Friday 15 June 2012

I pulled up too far from the control unit for the entry barrier...



I pulled up too far from the control unit for the entry barrier at the entrance to the technical college. There was a queue of traffic behind me so I couldn't manoeuvre the van any closer. I opened my door and stretched out my arm as far as I could but my foot got tangled in the mat in the footwell and I fell out and onto the street.

Today's squashed wildlife: a frog, a shrew, a slug, two snails, a bee, a squirrel, two earthworms, a wasp, half a starling and a moth*

The woman with the new BMW and the tight jeans was telling her neighbour, a man in cargo pants and a white T-shirt, "When you only pay two, three, four grand for a car it's gonna be a heap of shit."
"I know," said the man,"There was no heated seat, no cd player nor nowt!"

The woman at one of the barn conversions on the moor has pressed her old aerobics step into use as a stand to display her houseplants on.
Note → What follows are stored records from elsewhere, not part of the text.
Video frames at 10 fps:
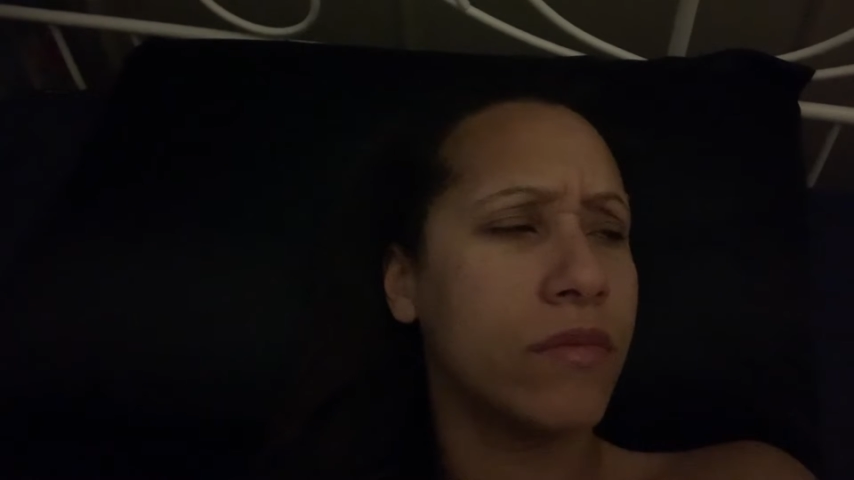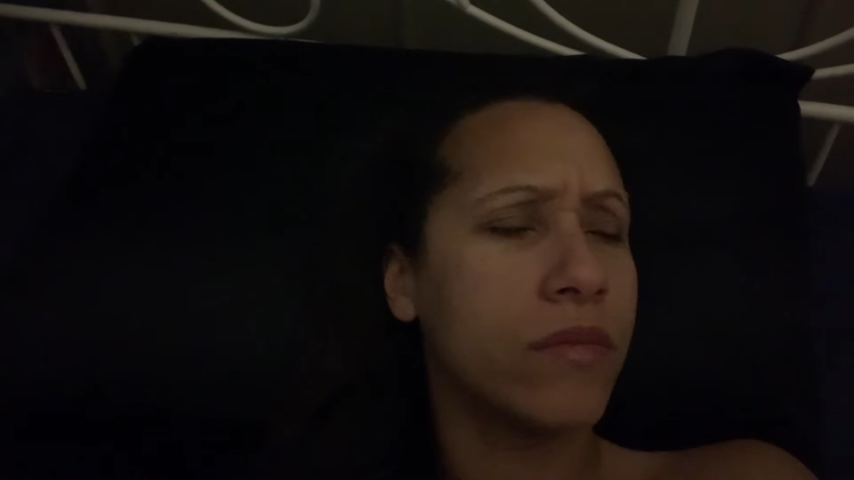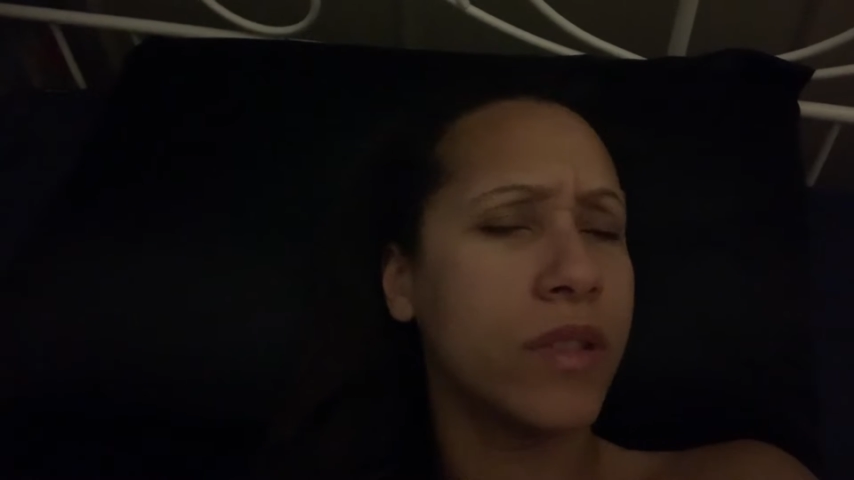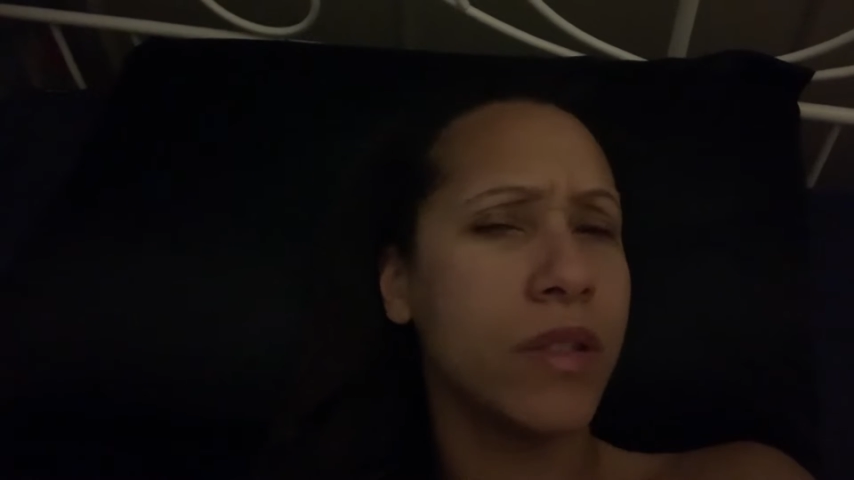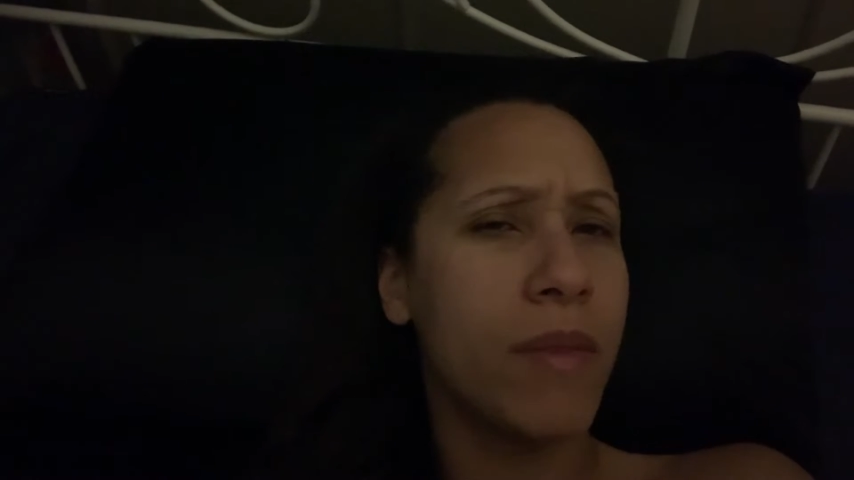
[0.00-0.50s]

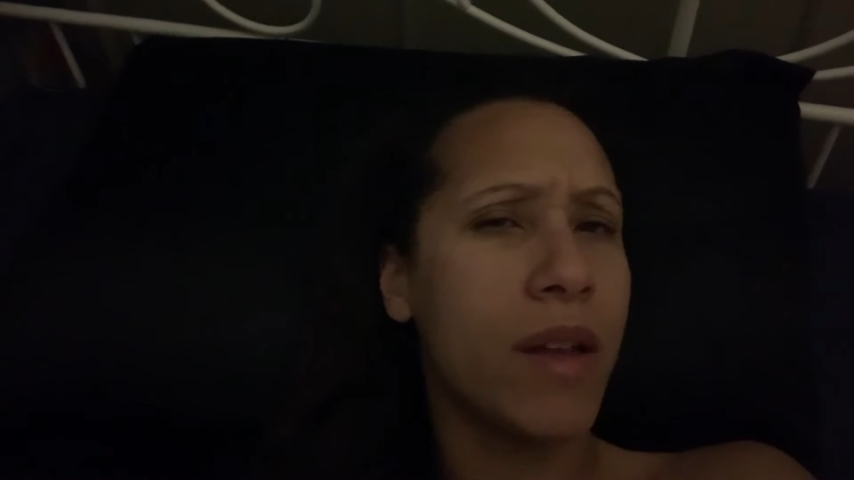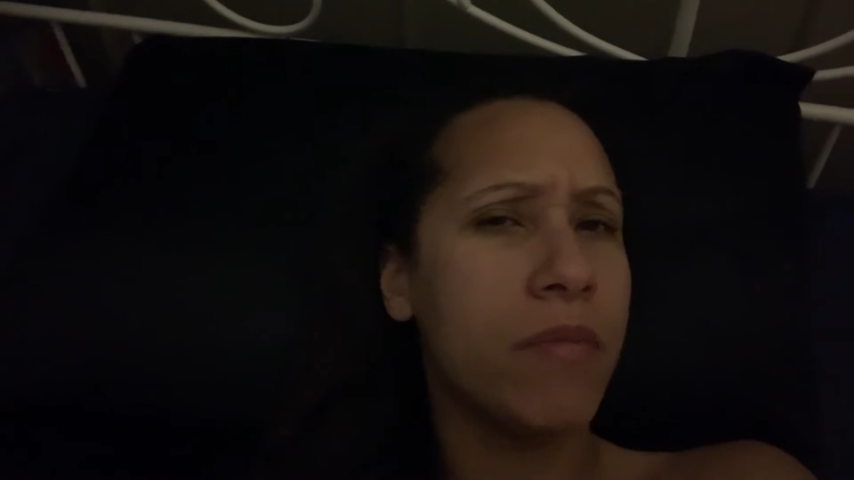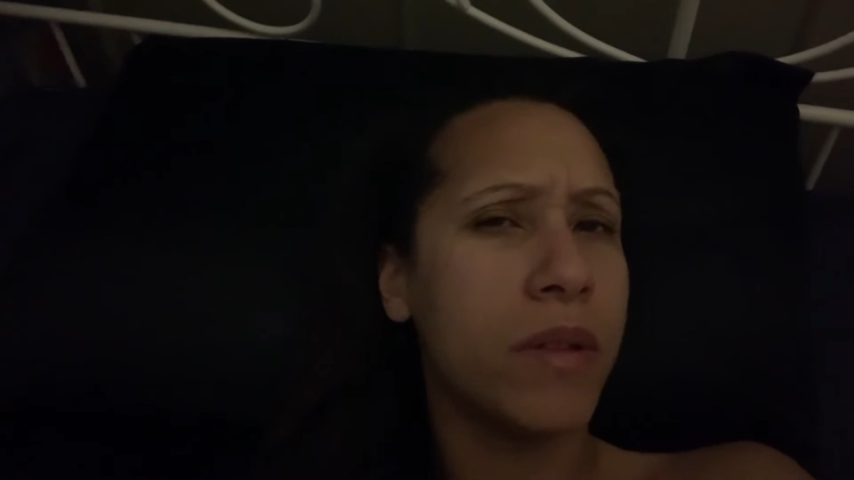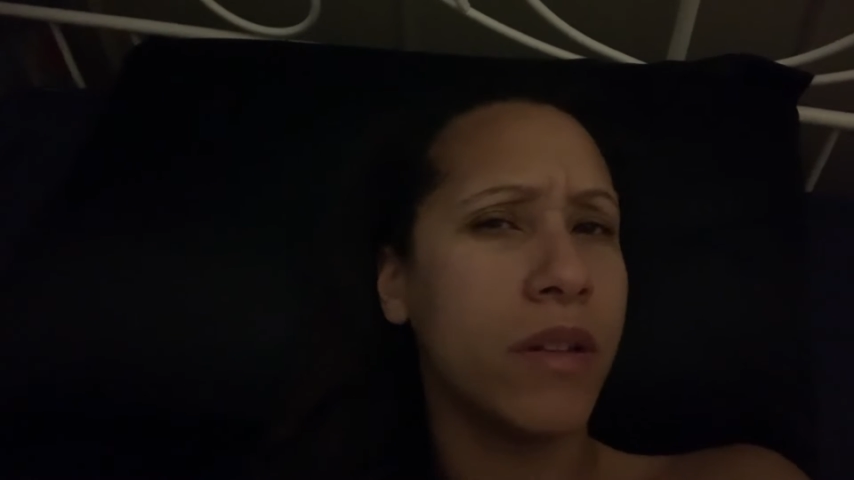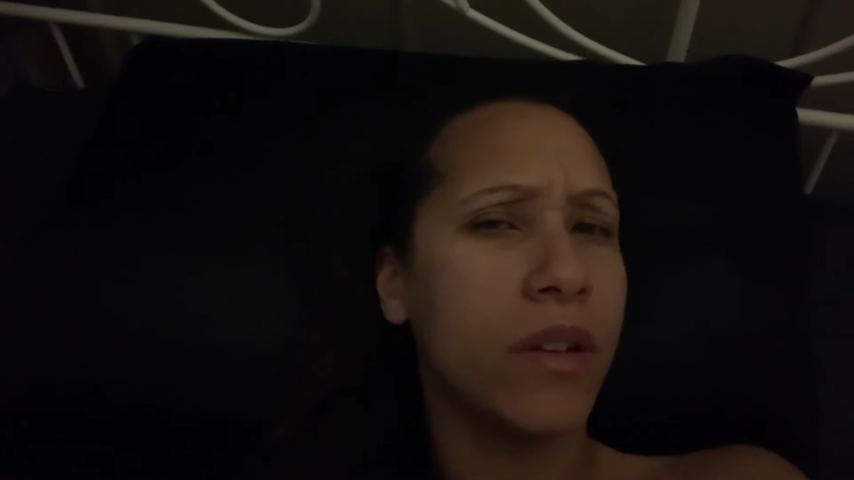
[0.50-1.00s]
cement
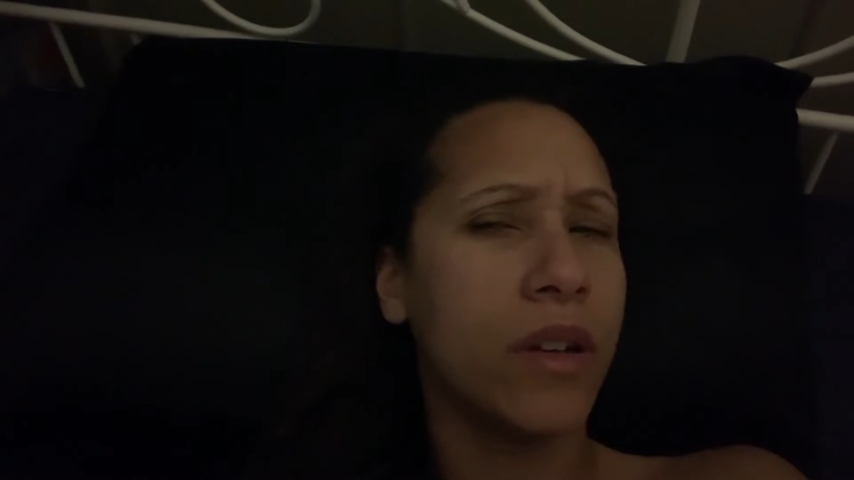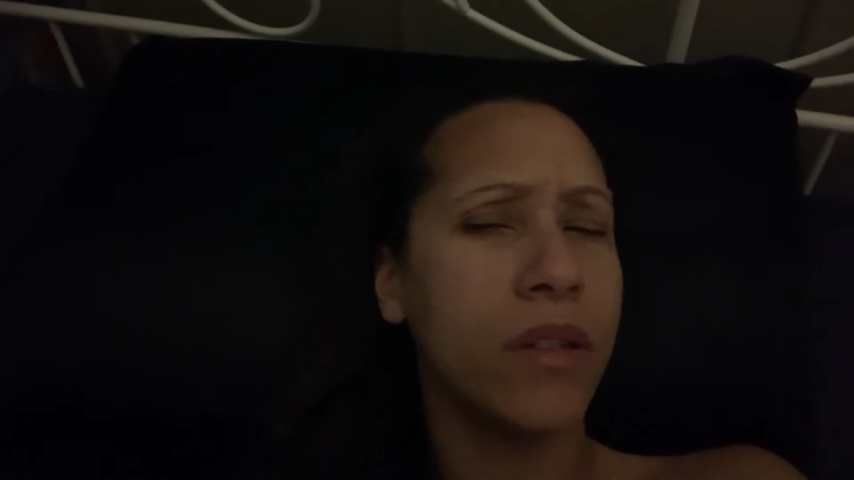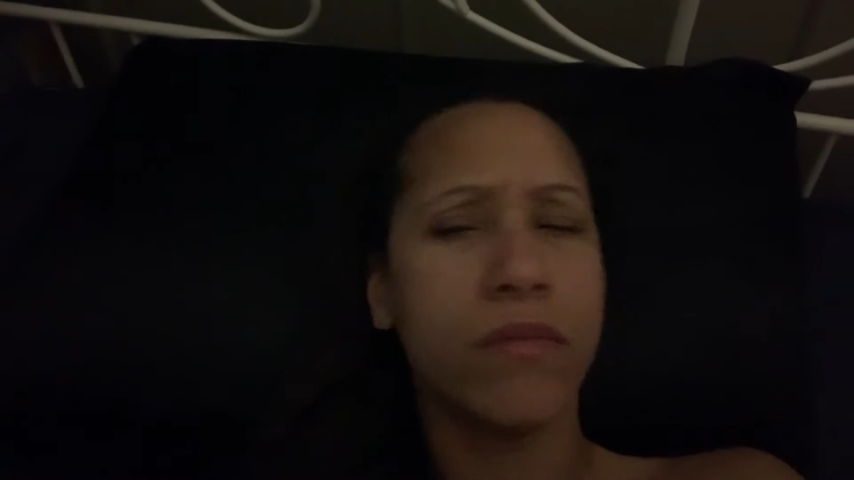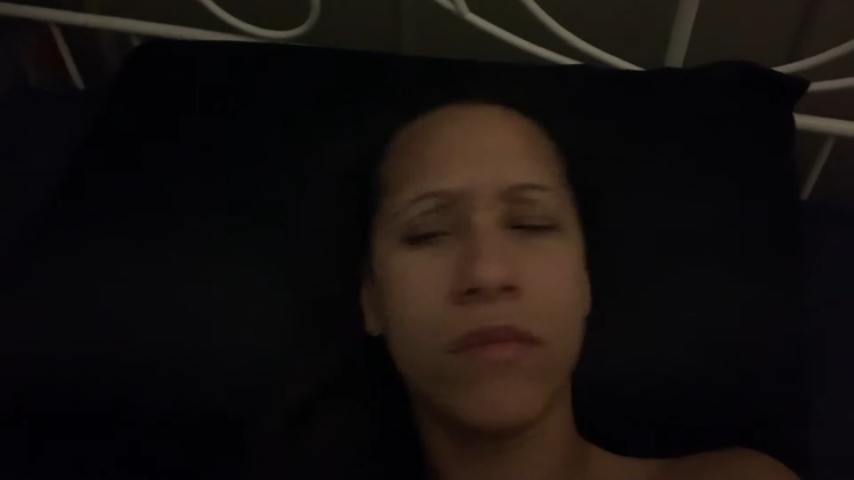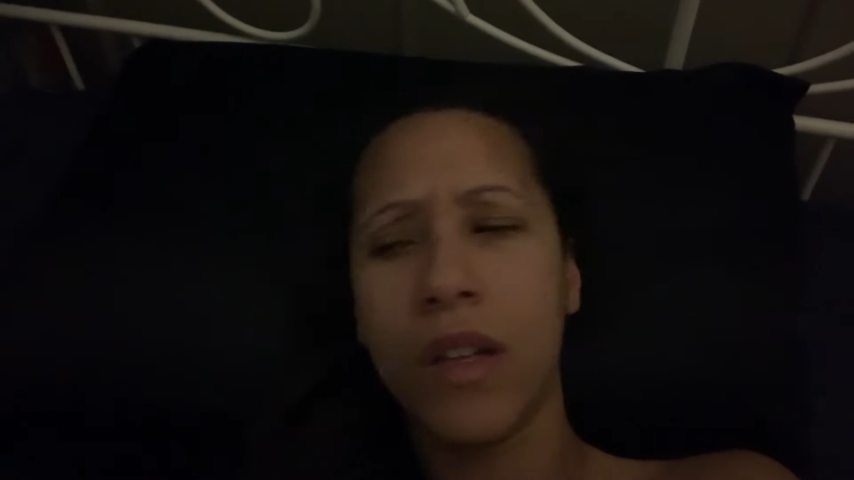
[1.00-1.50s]

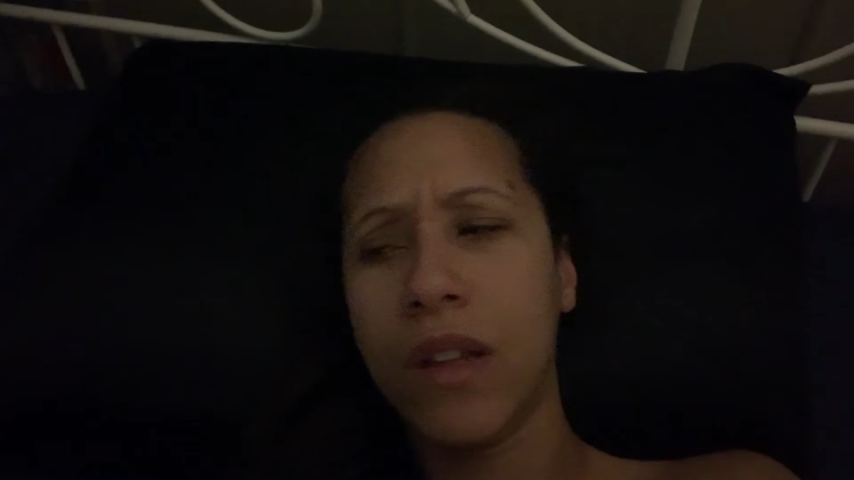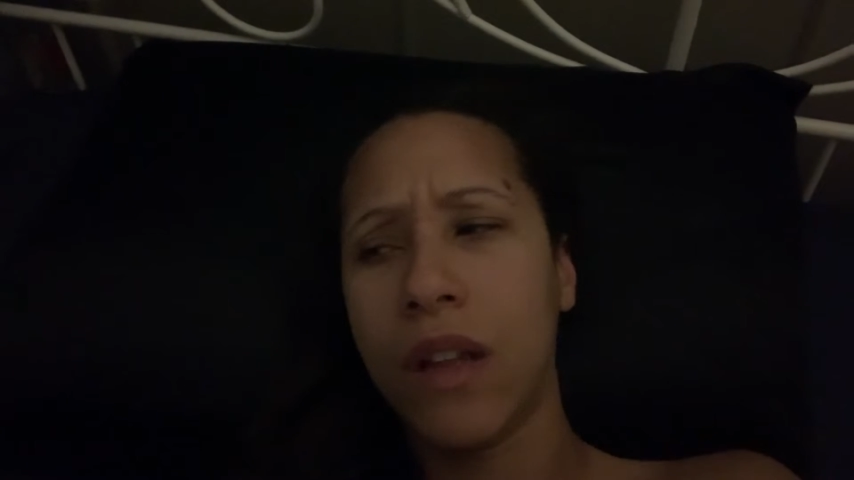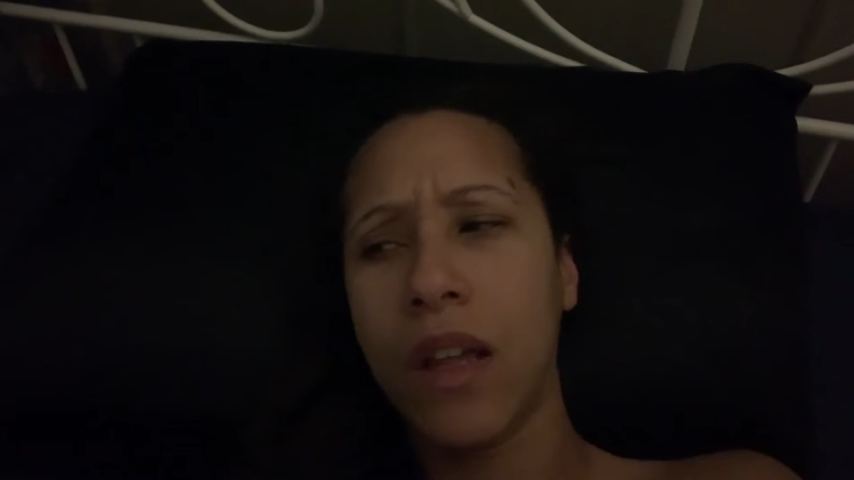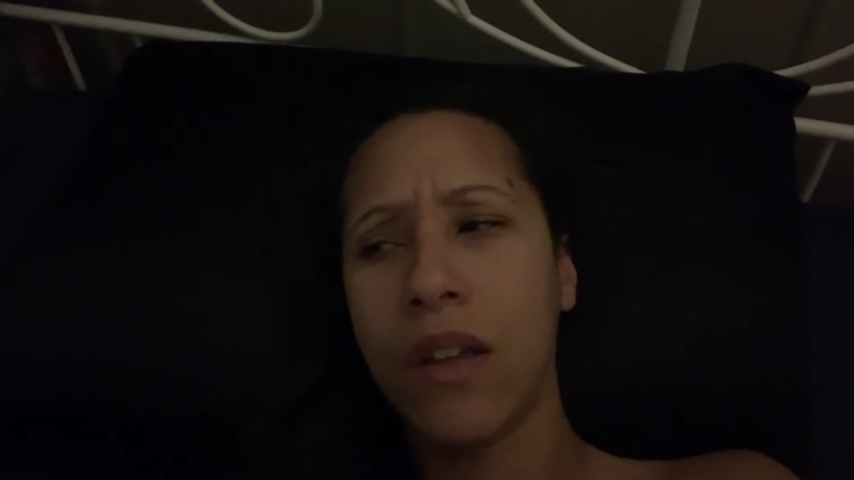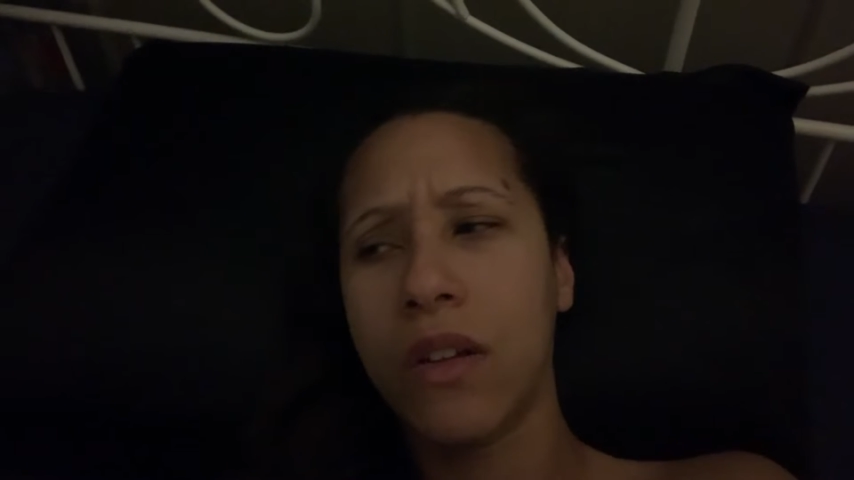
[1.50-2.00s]
pillar and,
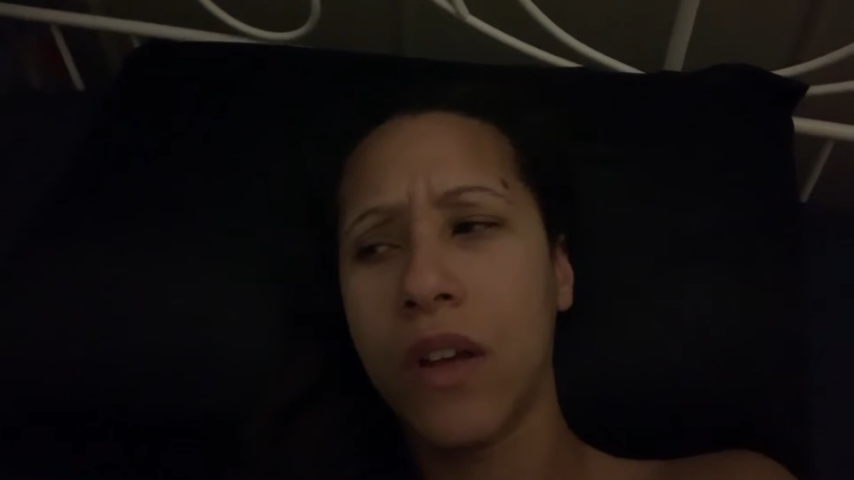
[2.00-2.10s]
like,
She has created a two-tiered tableau in the big picture window at the front that looks out onto her neighbour's Mitsubishi Animal. Next door, where the garden backs onto acres of idyllic rolling countryside as far as the eye can see, Mrs Moorhouse was pedalling determinedly on the exercise bike she's rigged up in her garage.
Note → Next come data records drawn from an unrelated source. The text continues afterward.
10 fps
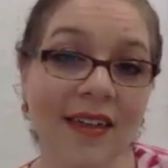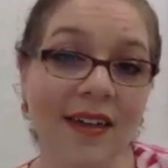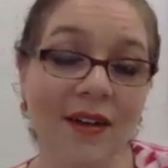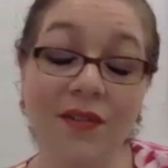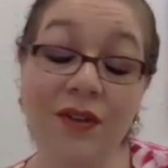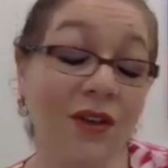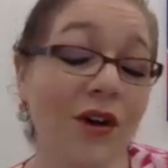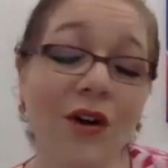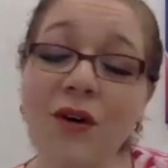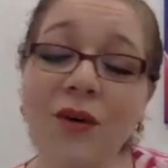for
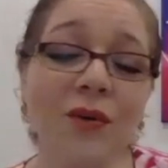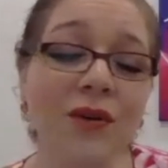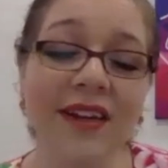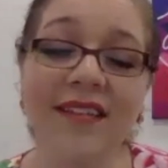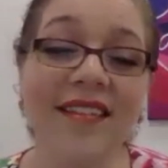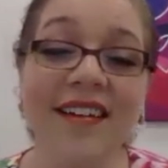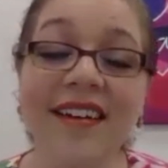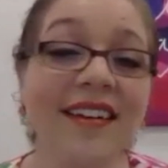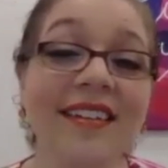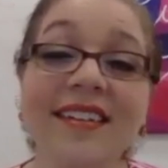no
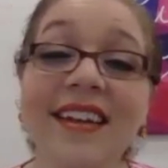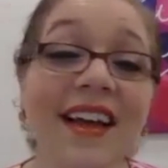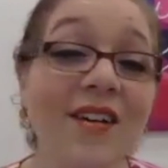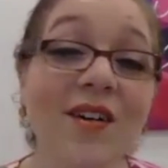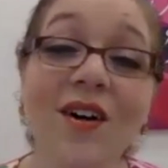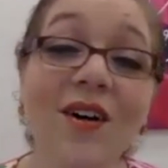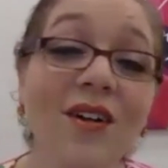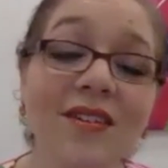reason at all.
Two window cleaners were talking as they dripped suds from their Bedford Rascal to the houses on the estate. "They were good sarnies this morning, you know", said the smaller, thinner, younger of the two who was carrying a bucket and some ladders.
"I still would rather have had a breakfast," said the taller, fatter, older one who was carrying the van keys.
"I know what you're saying", said the younger one.

I knocked at a house with a parcel. I was about to give up waiting when I heard some fumbling around with keys behind the door. After a couple of failed attempts to unlock it, all fell silent again for another minute or so until the occupier returned with what I assumed to be another set of keys. This time, after another couple of attempts, the door finally swung open to reveal a man in a blue towelling bathrobe and his hair stuck up on one side. "Sorry, I was in bed," he said, squinting at the sun. It was then that I looked down at the parcel and realised it was for the house next door.

*the moth was inside a packet of Coco-Pops.